Last night wasn't anything special, at least not special in terms of what normal people do on their birthday. There were no no cocktails, parties, or candlelight dinners. However, on the weekend Franklin picked out a
nalgene water bottle for me...
"It's red! Mom! And you turn the cap like this! Mom! And you drink it like this! Mom!"
... and D practically
stole a wireless keyboard and mouse.
Yesterday was a normal day at work and then we all came home - where D surprised me with chocolate cupcakes lit up with candles...
... jube jubes! Mom! There's
THREE jube jubes on your cupcakes! Mom! I'll help to blow out your candles! Mom! Like this! Mom!
... and we ate dinner together. Then I ran off and left a sick D with bathing and putting Franklin to bed so I could be one of three in a meeting for the Urban Harvest Initiative, which is the group trying over and over and over again to get community garden plots set up for Hillside/Quadra residents.

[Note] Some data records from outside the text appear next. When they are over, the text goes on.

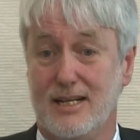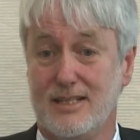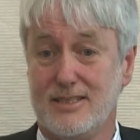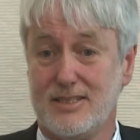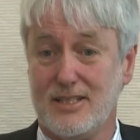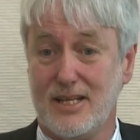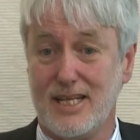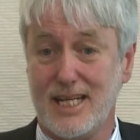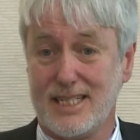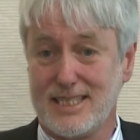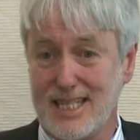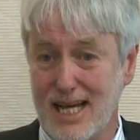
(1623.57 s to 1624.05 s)

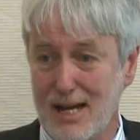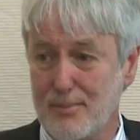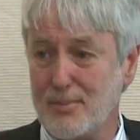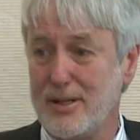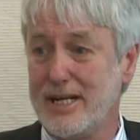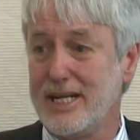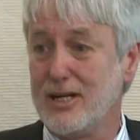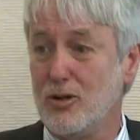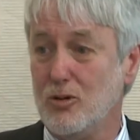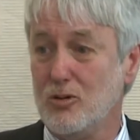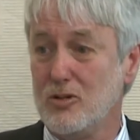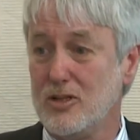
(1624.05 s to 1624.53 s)
So that's
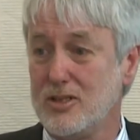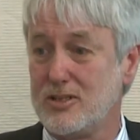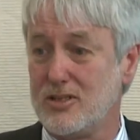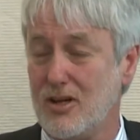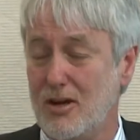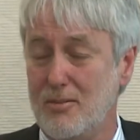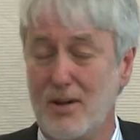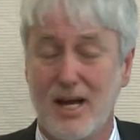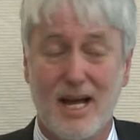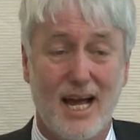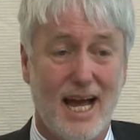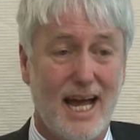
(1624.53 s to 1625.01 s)
happening all the
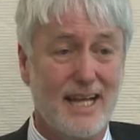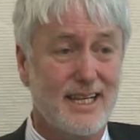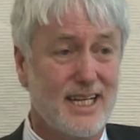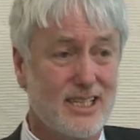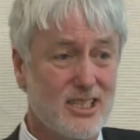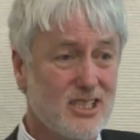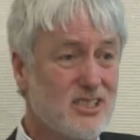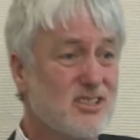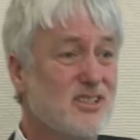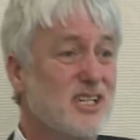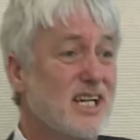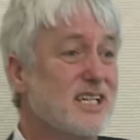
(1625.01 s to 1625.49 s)
time, and they're
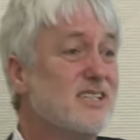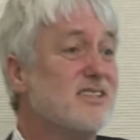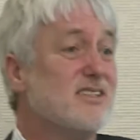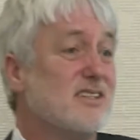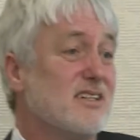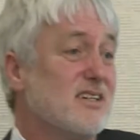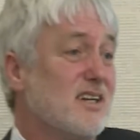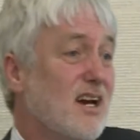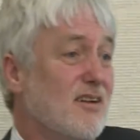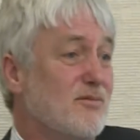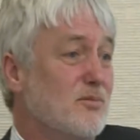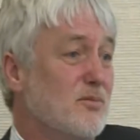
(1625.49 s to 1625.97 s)
just things
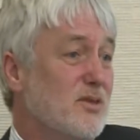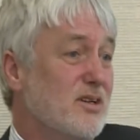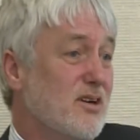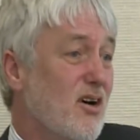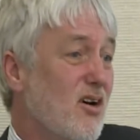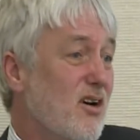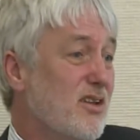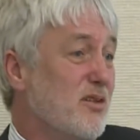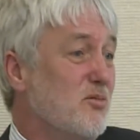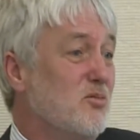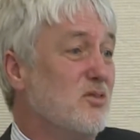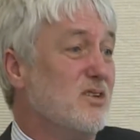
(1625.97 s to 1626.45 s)
that government
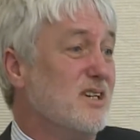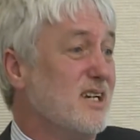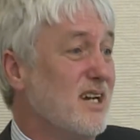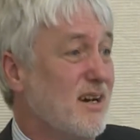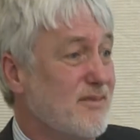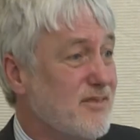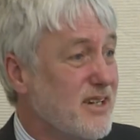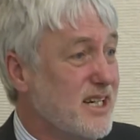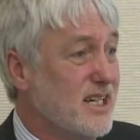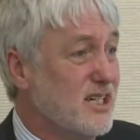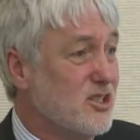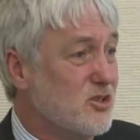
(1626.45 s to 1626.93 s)
either wouldn't have
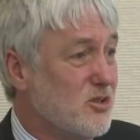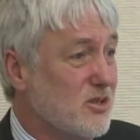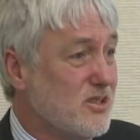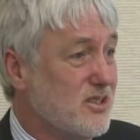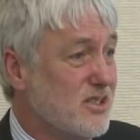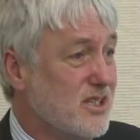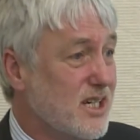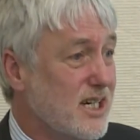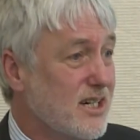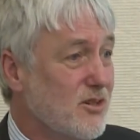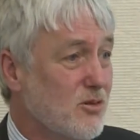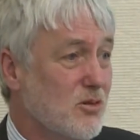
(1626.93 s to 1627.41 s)
the
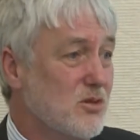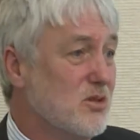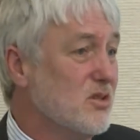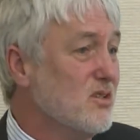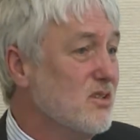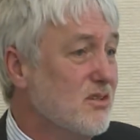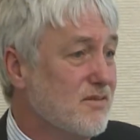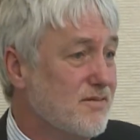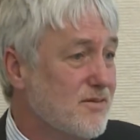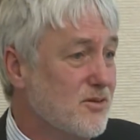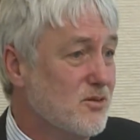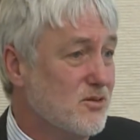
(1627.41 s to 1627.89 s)
interest in, or
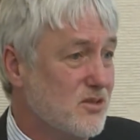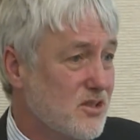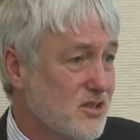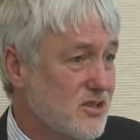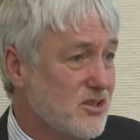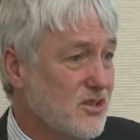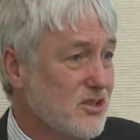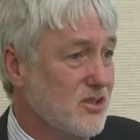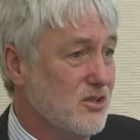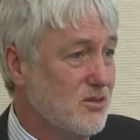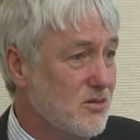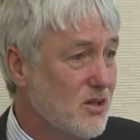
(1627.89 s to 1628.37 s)
couldn't afford to
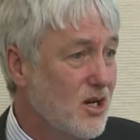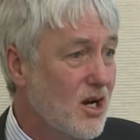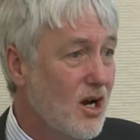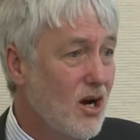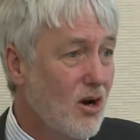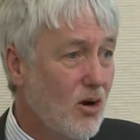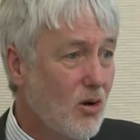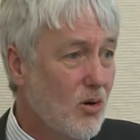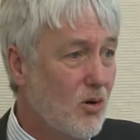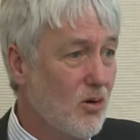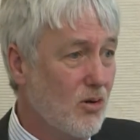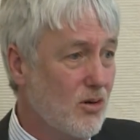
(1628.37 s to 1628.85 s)
do,
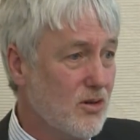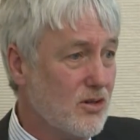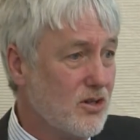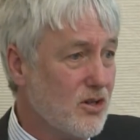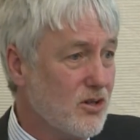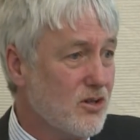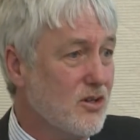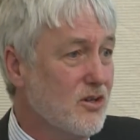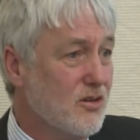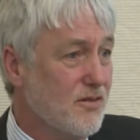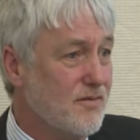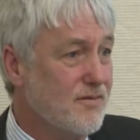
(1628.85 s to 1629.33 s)
or
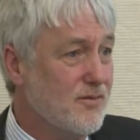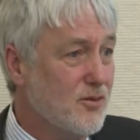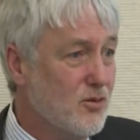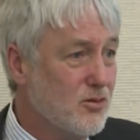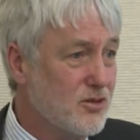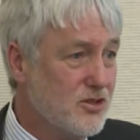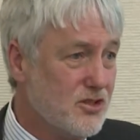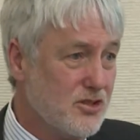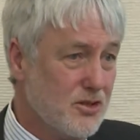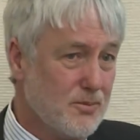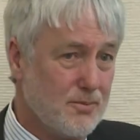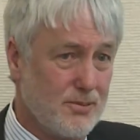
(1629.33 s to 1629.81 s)
couldn't
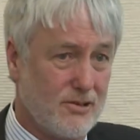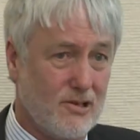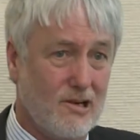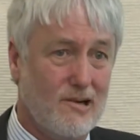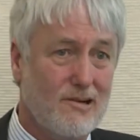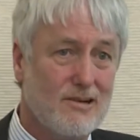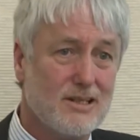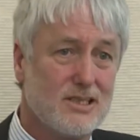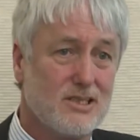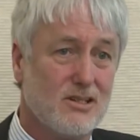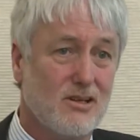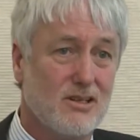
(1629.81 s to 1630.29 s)
afford to
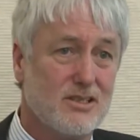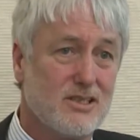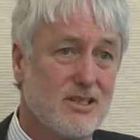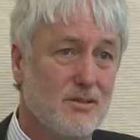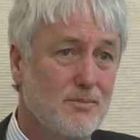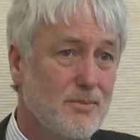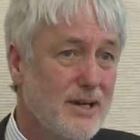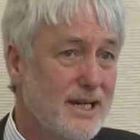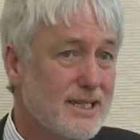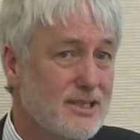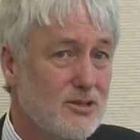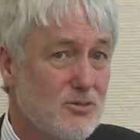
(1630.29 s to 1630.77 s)
prioritise
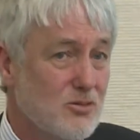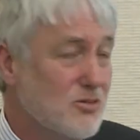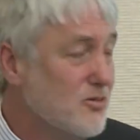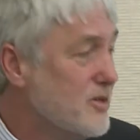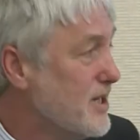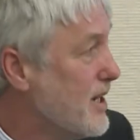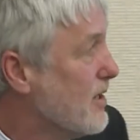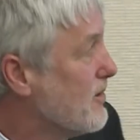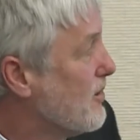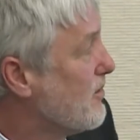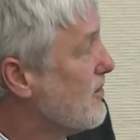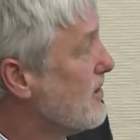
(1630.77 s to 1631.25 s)
compared to all
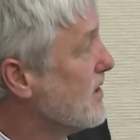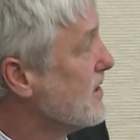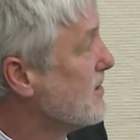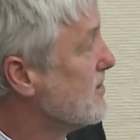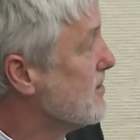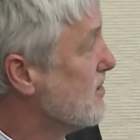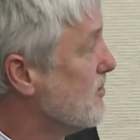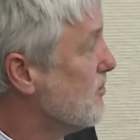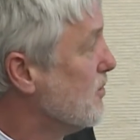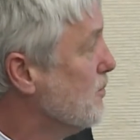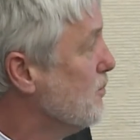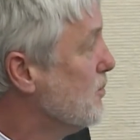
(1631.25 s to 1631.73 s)
the other things
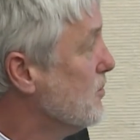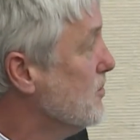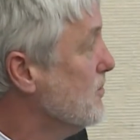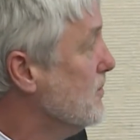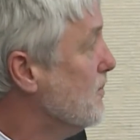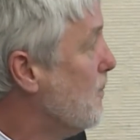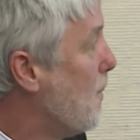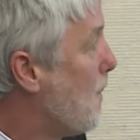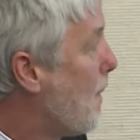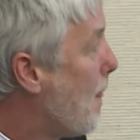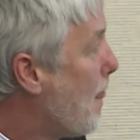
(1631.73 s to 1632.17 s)
that are important.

Everyone has either left the project or is just about tapped out. The entire process has been dragging on for years and has been exhausting for all involved. I'm lucky (and unlucky) to be relatively new to the project. My enthusiasm had me leaving the meeting with about a dozen bigwig Victoria residents to contact for support.
I'm nervous, but excited. I'm not the kind of person that just boldly strides up to incredibly influential people and ask them to support my cause. However, I think I can get over my timidness for this.
When I got home I found a drained and half asleep D who was in no way ready to watch my period costume movie of the year (I seem to only get around to having the time to choose, rent and watch a movie once a year these days), Vanity Fair.
All in all, it was a good night.
It was an ordinary day with some extra special jubes jubes, dirt and apparently detectable levels of Bisphenol A thrown in.
Posted by Ada
Comments
Sounds like a pretty nice b-day. I got a similar bottle on my desk. I just drank some H2O and no bugs yet. Mine was free industry shwag in a borring smoke tint. Just tell those fat cats that your a friend of mine. That will confuse and panic them. By the time they figure out that they don't know me they've written the cheque!